» **Your assignment**
Return the data below unchanged. Drop any pictures.

» **Information provided**
⁂

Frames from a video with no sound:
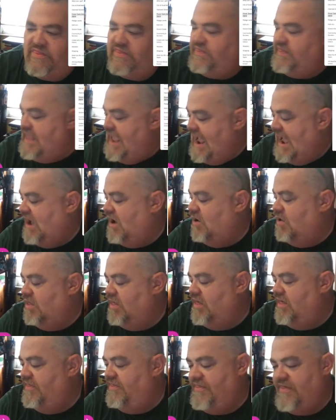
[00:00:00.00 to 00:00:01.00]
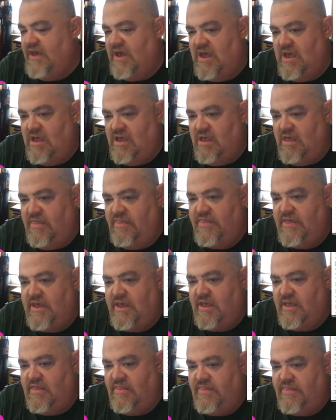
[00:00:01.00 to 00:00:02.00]
now
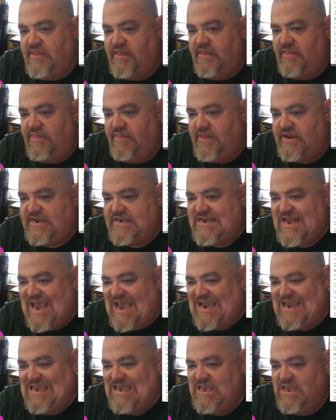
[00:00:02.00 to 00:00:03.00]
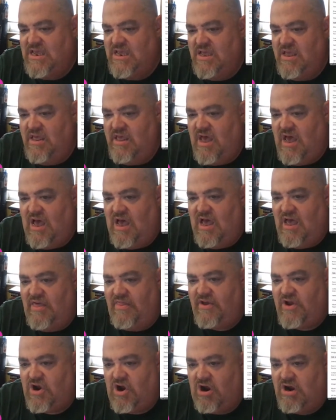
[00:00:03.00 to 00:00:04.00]
the deck,
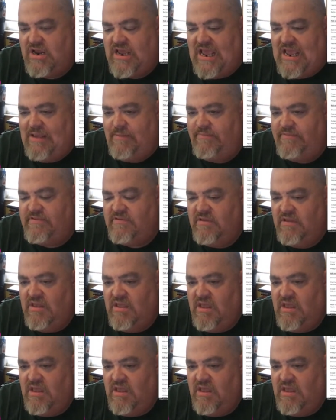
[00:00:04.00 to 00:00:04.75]
the card games.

⁂

» **Solution for this problem**
Frames from a video with no sound:
[00:00:00.00 to 00:00:01.00]
[00:00:01.00 to 00:00:02.00]
now
[00:00:02.00 to 00:00:03.00]
[00:00:03.00 to 00:00:04.00]
the deck,
[00:00:04.00 to 00:00:04.75]
the card games.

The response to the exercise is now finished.